EXERCISE BRIEF: Given the records underneath, please repeat exactly the lines from the line with "(5.40 s to 6.30 s)" through the line with "Transcript, with fillers: Um, we", passing over any picture.

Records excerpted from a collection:
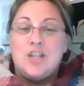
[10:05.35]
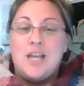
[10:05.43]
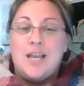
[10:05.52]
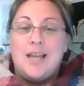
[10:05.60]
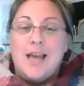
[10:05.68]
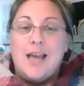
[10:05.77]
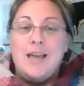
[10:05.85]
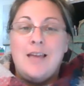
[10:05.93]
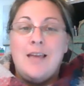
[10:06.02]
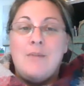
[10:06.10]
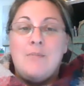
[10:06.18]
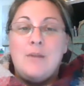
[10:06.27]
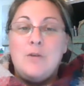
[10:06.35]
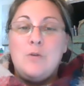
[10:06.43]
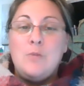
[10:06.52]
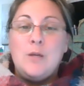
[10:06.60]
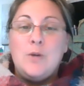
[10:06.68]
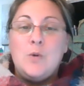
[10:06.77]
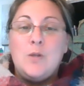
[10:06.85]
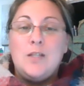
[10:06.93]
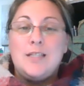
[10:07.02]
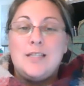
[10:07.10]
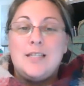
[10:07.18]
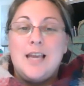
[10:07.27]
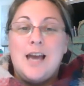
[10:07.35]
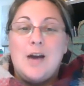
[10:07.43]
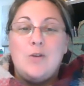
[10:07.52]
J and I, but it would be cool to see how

--

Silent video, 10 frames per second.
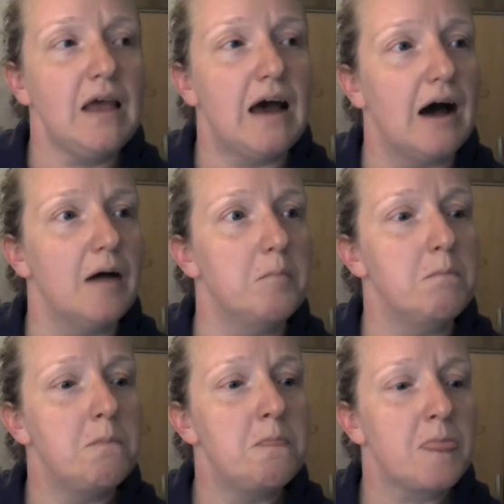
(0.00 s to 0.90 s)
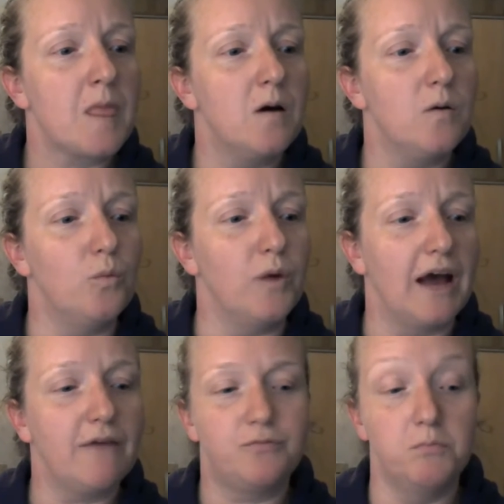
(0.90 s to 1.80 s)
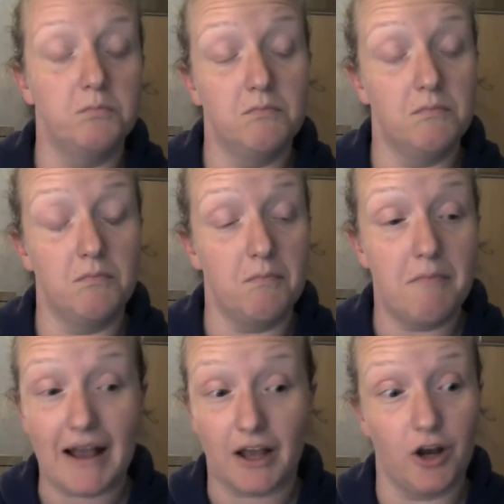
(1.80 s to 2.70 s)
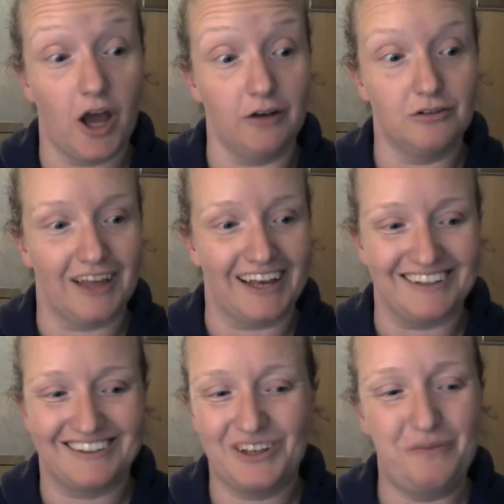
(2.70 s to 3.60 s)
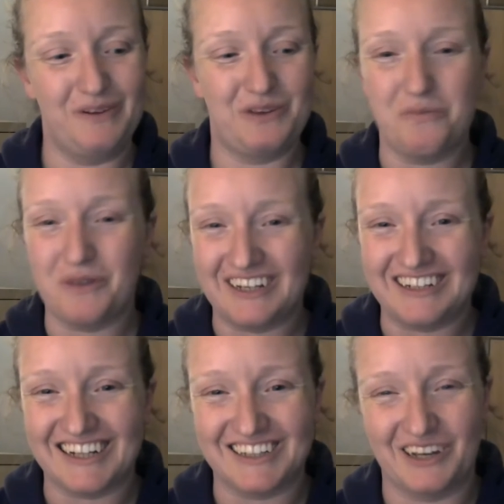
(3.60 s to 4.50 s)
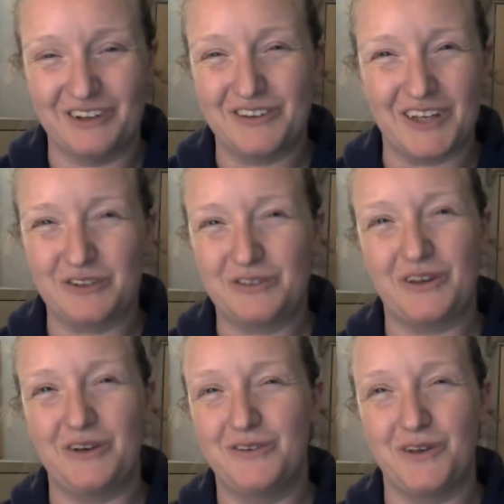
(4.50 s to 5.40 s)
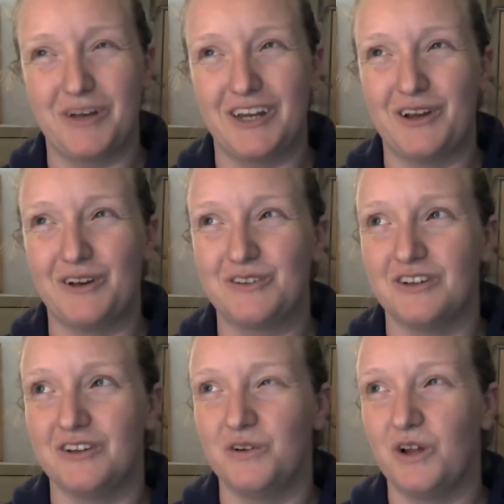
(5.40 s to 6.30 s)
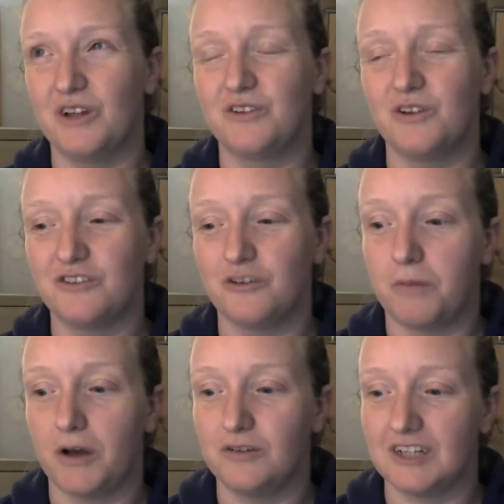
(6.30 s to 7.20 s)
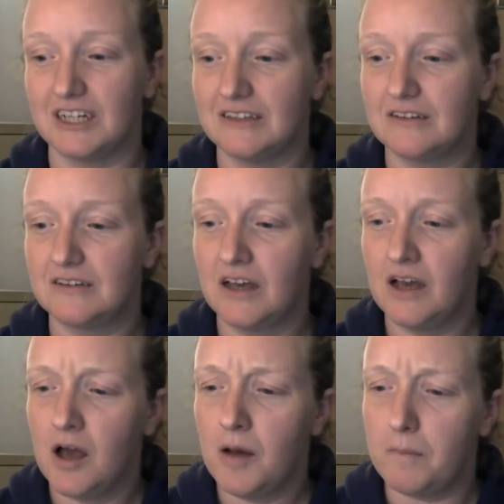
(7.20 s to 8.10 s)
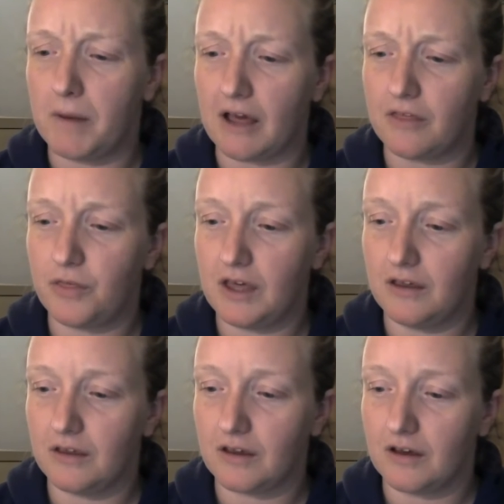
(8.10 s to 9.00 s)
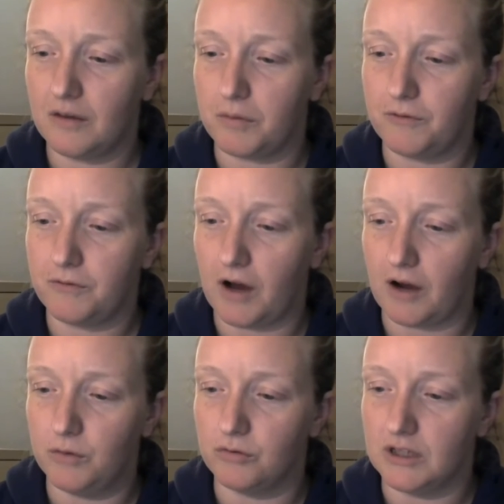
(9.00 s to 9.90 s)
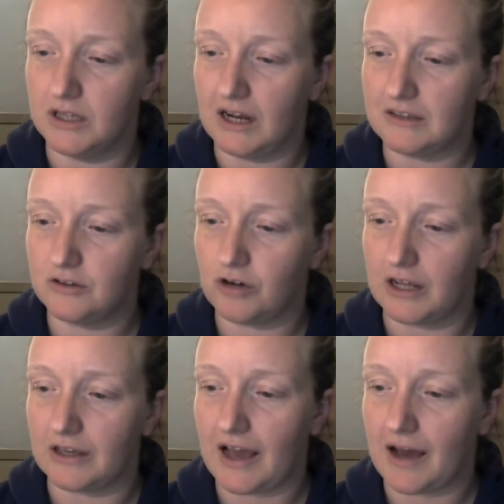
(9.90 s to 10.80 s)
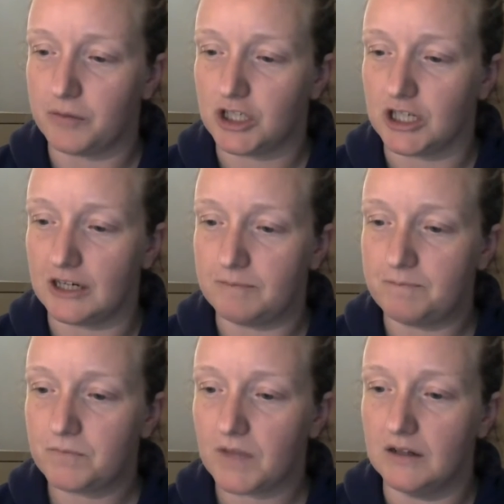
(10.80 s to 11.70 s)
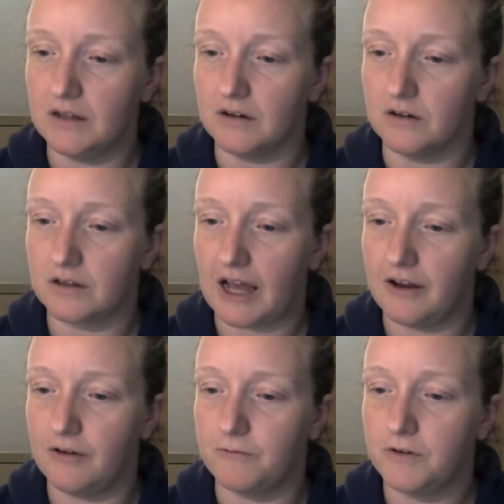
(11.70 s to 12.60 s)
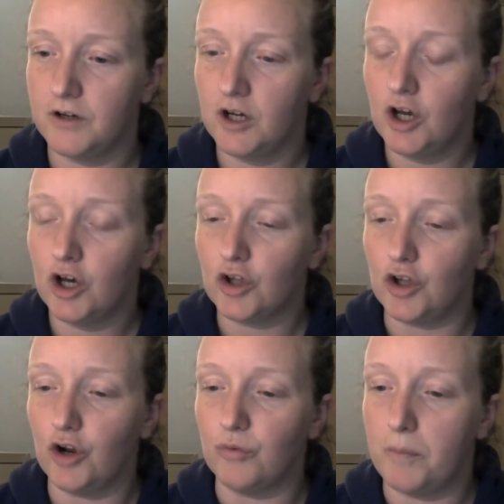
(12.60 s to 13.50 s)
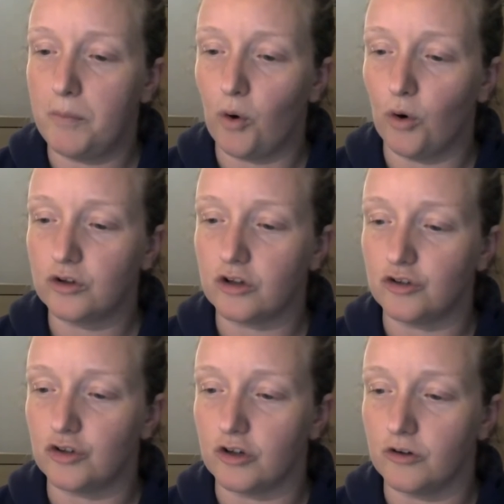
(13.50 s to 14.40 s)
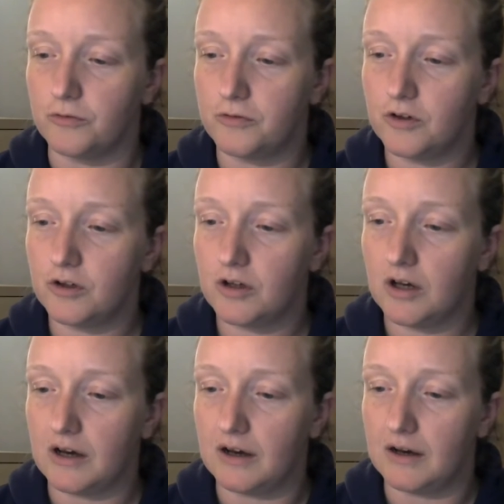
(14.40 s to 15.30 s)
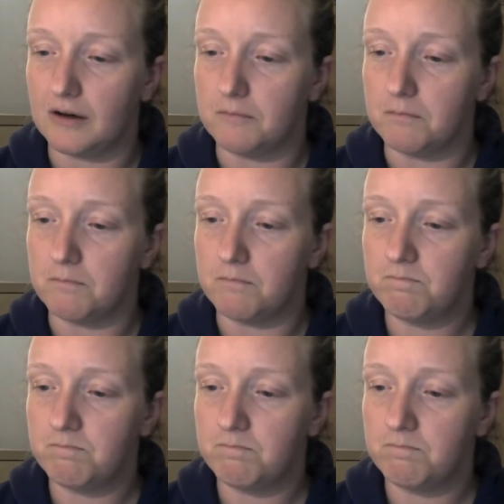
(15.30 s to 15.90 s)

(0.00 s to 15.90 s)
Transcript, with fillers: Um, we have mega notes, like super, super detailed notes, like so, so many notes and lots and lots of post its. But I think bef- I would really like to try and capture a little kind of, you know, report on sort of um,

EXERCISE RESPONSE:
(5.40 s to 6.30 s)
(6.30 s to 7.20 s)
(7.20 s to 8.10 s)
(8.10 s to 9.00 s)
(9.00 s to 9.90 s)
(9.90 s to 10.80 s)
(10.80 s to 11.70 s)
(11.70 s to 12.60 s)
(12.60 s to 13.50 s)
(13.50 s to 14.40 s)
(14.40 s to 15.30 s)
(15.30 s to 15.90 s)

(0.00 s to 15.90 s)
Transcript, with fillers: Um, we have mega notes, like super, super detailed notes, like so, so many notes and lots and lots of post its. But I think bef- I would really like to try and capture a little kind of, you know, report on sort of um,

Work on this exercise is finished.